- **THE PROBLEM**: Return all the data exactly, keeping the pictures out.

- **THE DATA**:
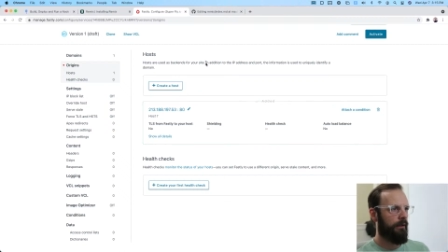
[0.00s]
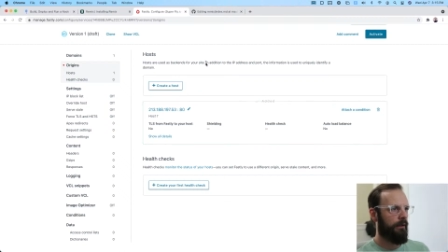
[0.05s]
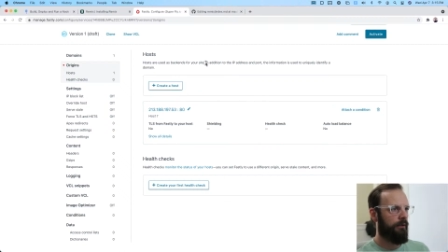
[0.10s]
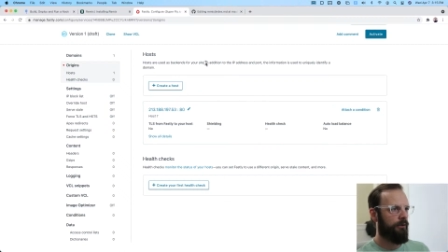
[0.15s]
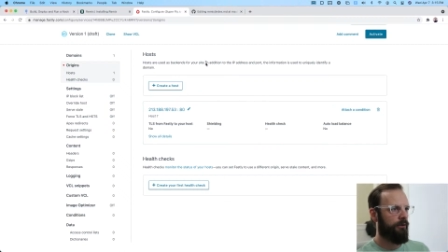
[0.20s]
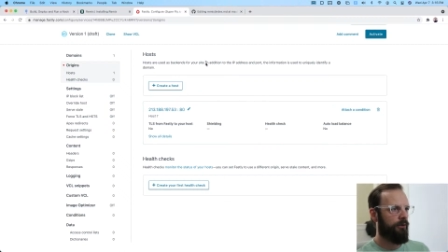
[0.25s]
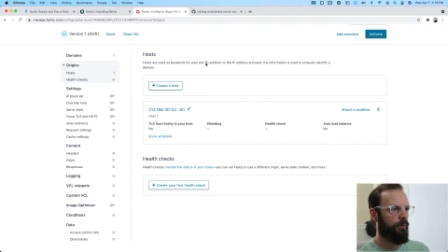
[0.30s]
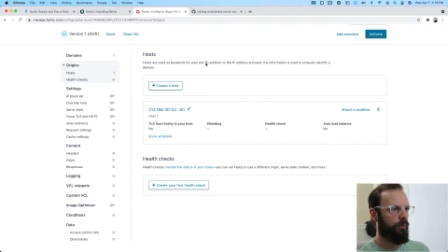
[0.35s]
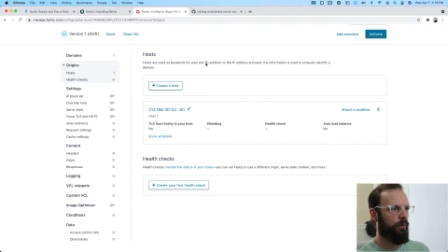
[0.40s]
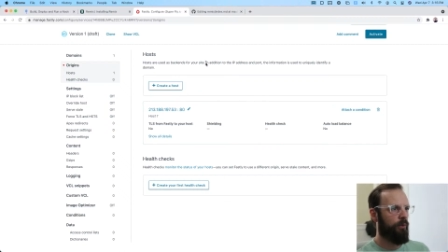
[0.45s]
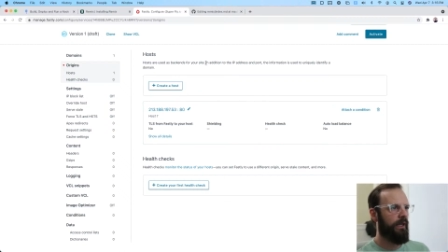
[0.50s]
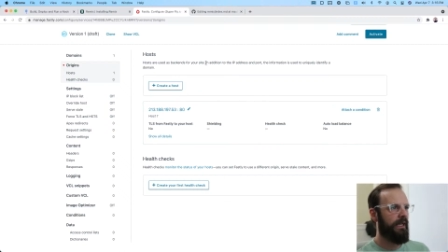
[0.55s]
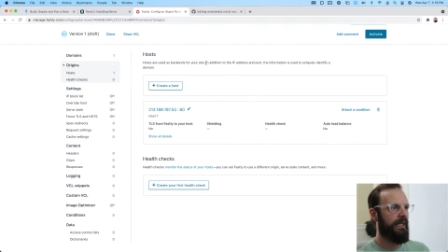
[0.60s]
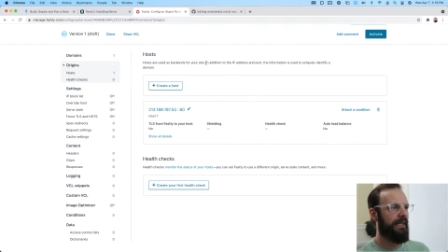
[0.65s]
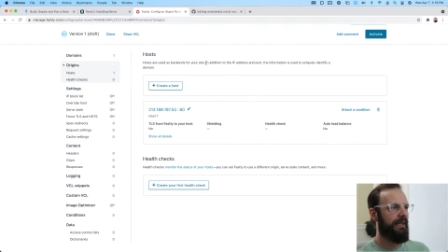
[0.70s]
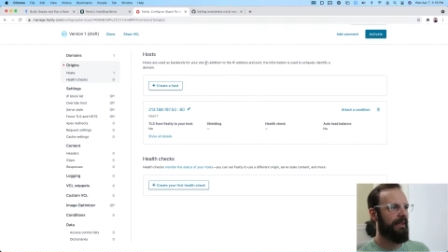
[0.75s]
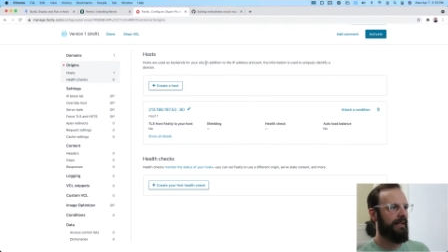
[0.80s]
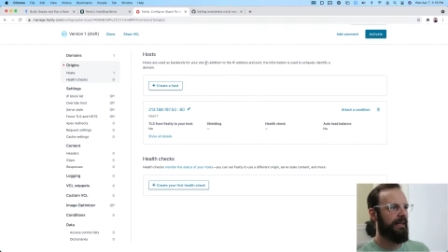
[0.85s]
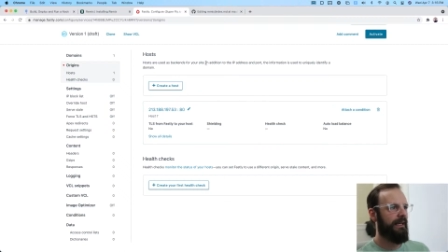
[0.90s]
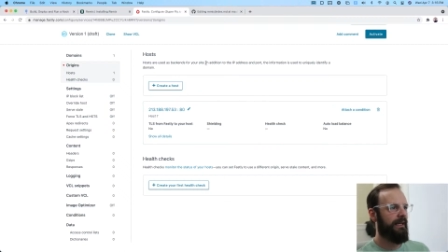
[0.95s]
So
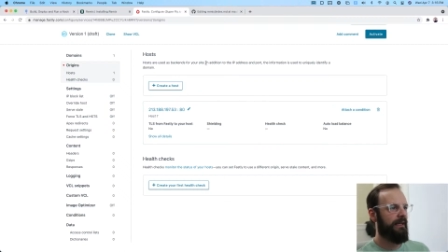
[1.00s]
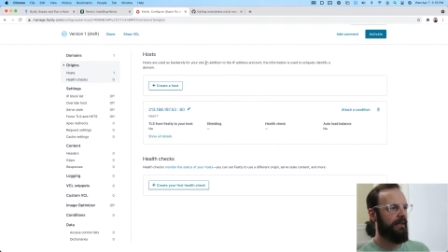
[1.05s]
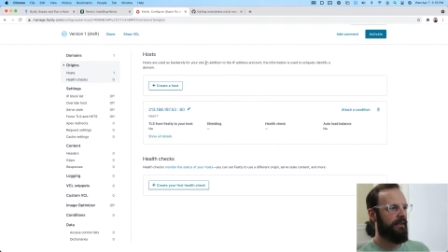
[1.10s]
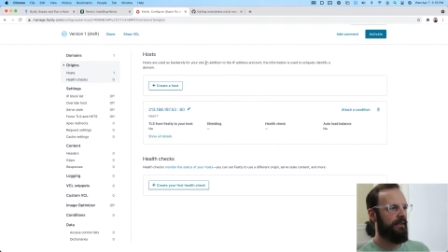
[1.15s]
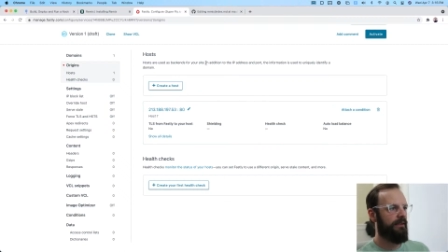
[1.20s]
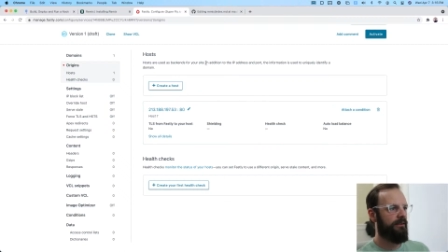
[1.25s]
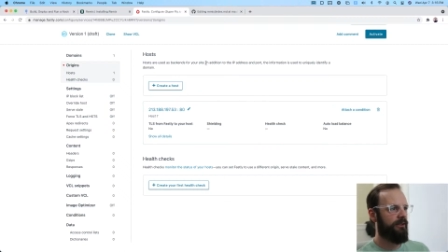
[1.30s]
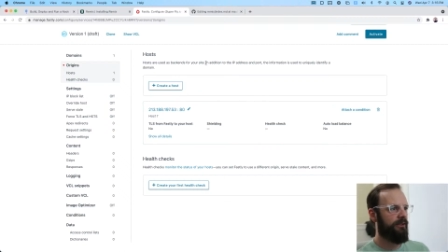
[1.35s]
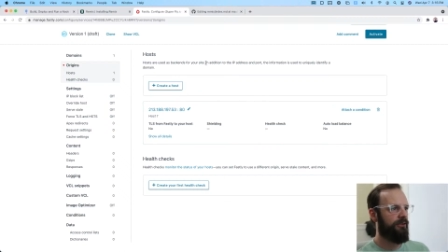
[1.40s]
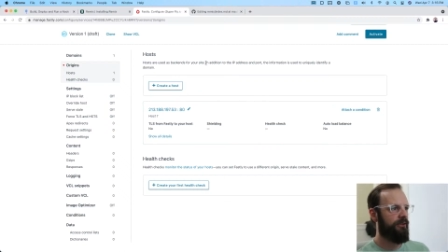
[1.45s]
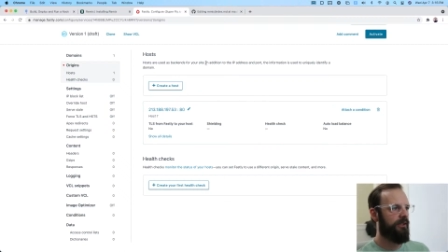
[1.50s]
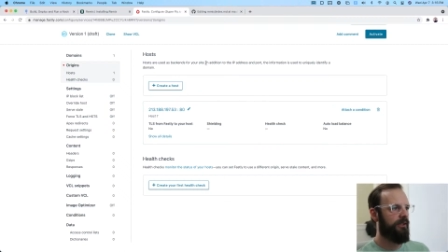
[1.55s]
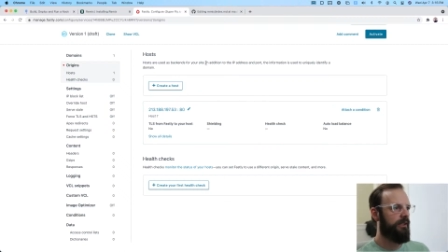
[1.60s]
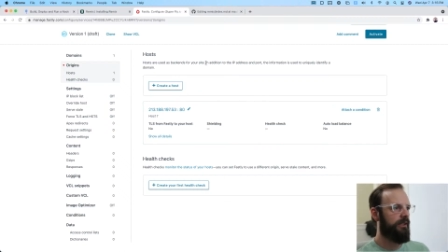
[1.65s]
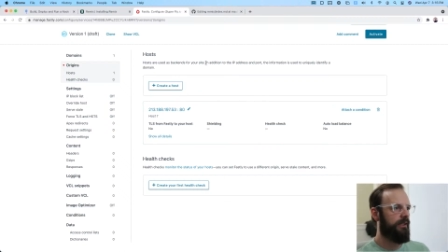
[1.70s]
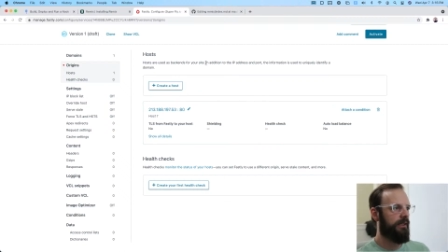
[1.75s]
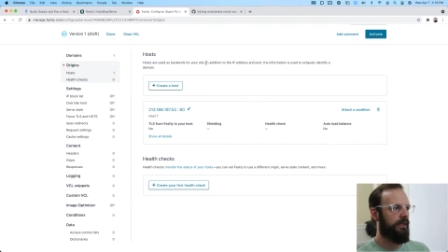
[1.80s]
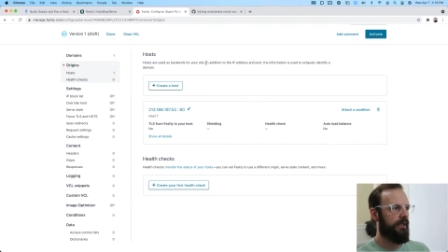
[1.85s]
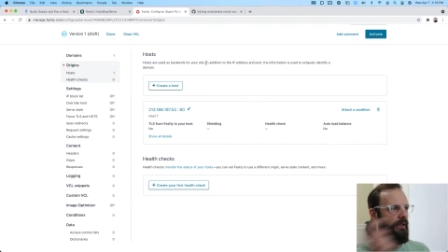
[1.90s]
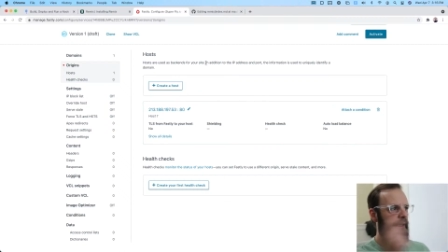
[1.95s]
what the heck is a
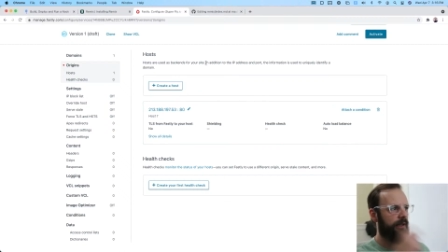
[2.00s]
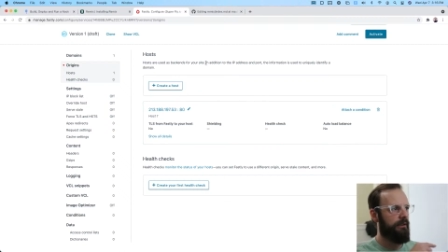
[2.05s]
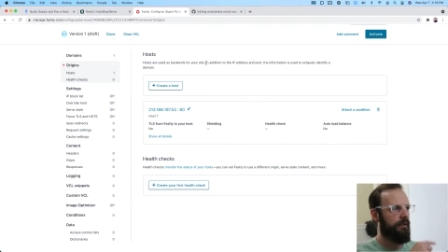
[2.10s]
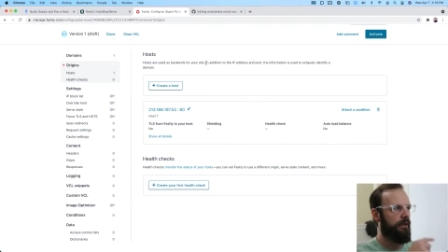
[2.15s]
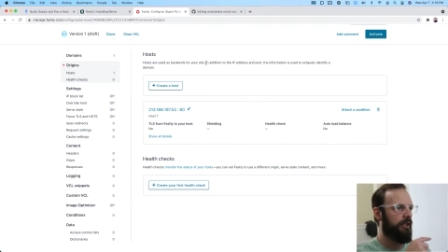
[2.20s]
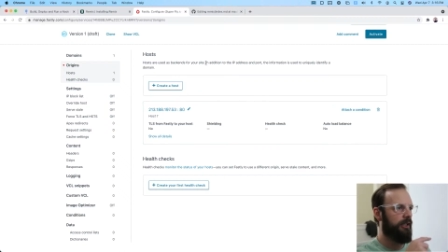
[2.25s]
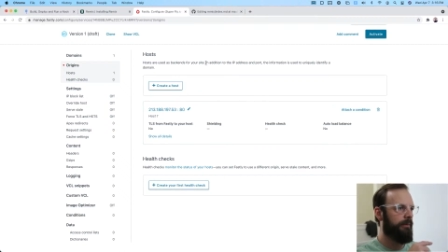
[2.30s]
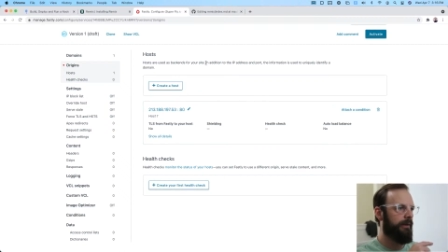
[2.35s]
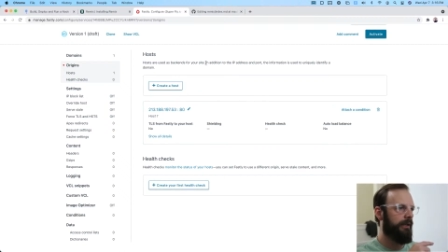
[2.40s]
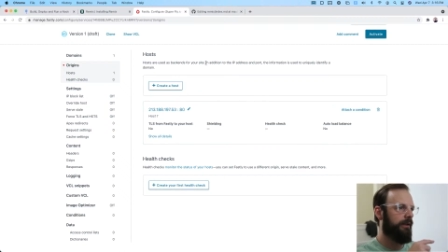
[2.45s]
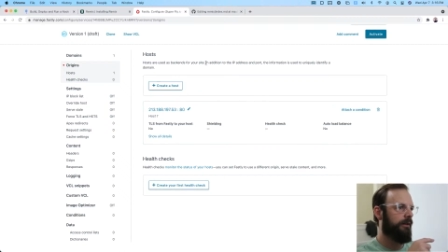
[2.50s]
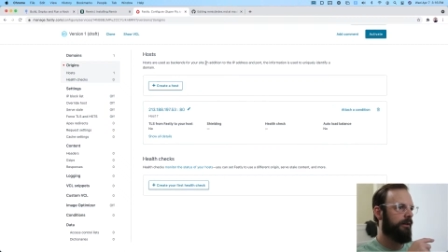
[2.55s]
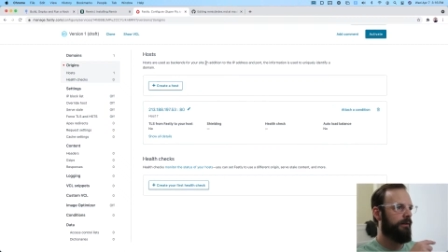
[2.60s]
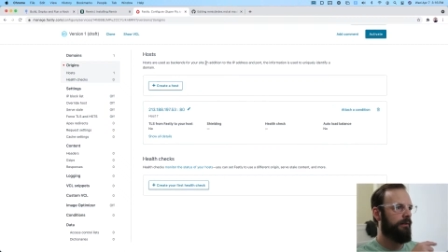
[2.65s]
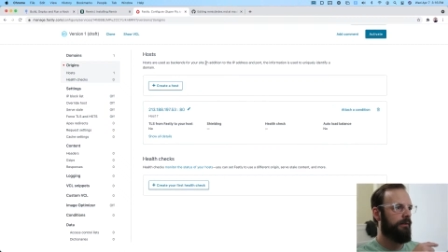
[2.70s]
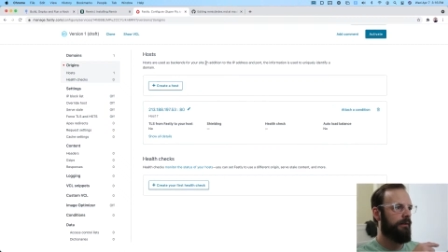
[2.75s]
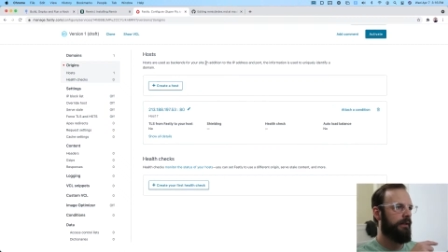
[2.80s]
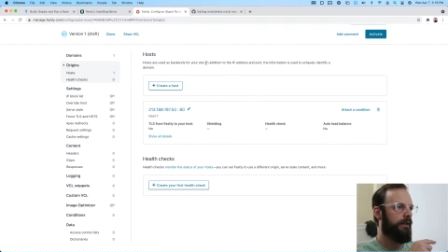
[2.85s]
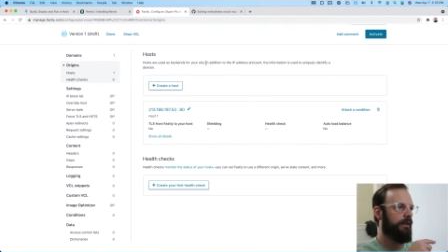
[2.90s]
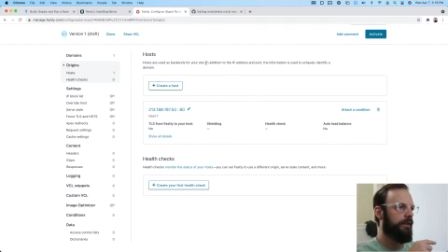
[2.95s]
CDN? I talked about it
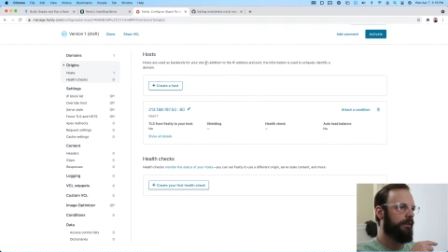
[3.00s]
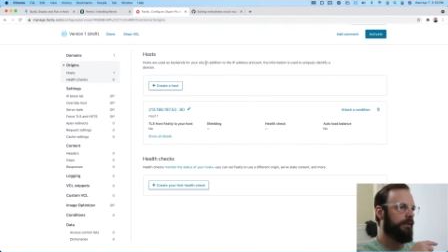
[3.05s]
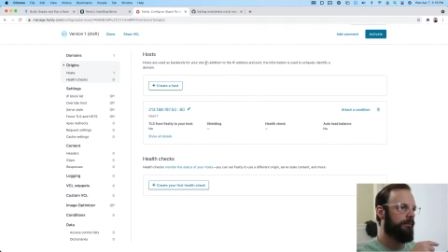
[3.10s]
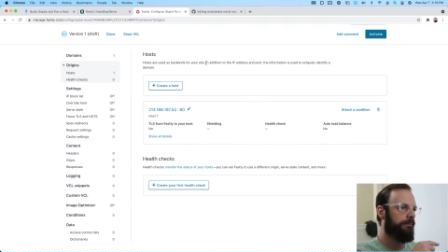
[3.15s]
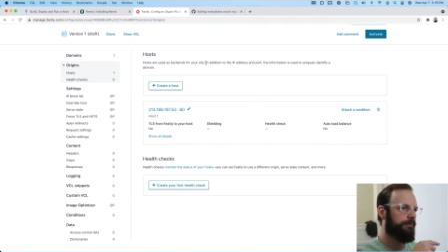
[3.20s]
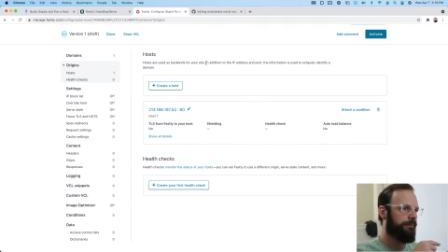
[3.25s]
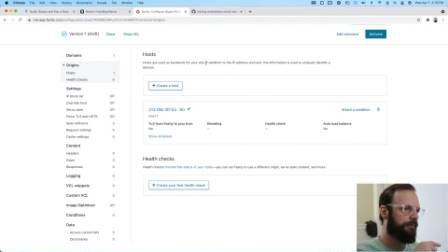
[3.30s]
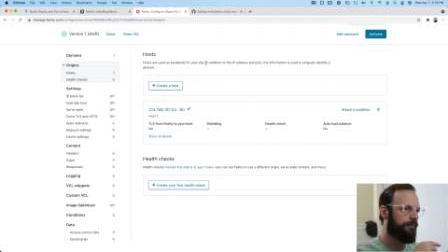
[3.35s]
earlier.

- **FINISHED EXERCISE**:
[0.00s]
[0.05s]
[0.10s]
[0.15s]
[0.20s]
[0.25s]
[0.30s]
[0.35s]
[0.40s]
[0.45s]
[0.50s]
[0.55s]
[0.60s]
[0.65s]
[0.70s]
[0.75s]
[0.80s]
[0.85s]
[0.90s]
[0.95s]
So
[1.00s]
[1.05s]
[1.10s]
[1.15s]
[1.20s]
[1.25s]
[1.30s]
[1.35s]
[1.40s]
[1.45s]
[1.50s]
[1.55s]
[1.60s]
[1.65s]
[1.70s]
[1.75s]
[1.80s]
[1.85s]
[1.90s]
[1.95s]
what the heck is a
[2.00s]
[2.05s]
[2.10s]
[2.15s]
[2.20s]
[2.25s]
[2.30s]
[2.35s]
[2.40s]
[2.45s]
[2.50s]
[2.55s]
[2.60s]
[2.65s]
[2.70s]
[2.75s]
[2.80s]
[2.85s]
[2.90s]
[2.95s]
CDN? I talked about it
[3.00s]
[3.05s]
[3.10s]
[3.15s]
[3.20s]
[3.25s]
[3.30s]
[3.35s]
earlier.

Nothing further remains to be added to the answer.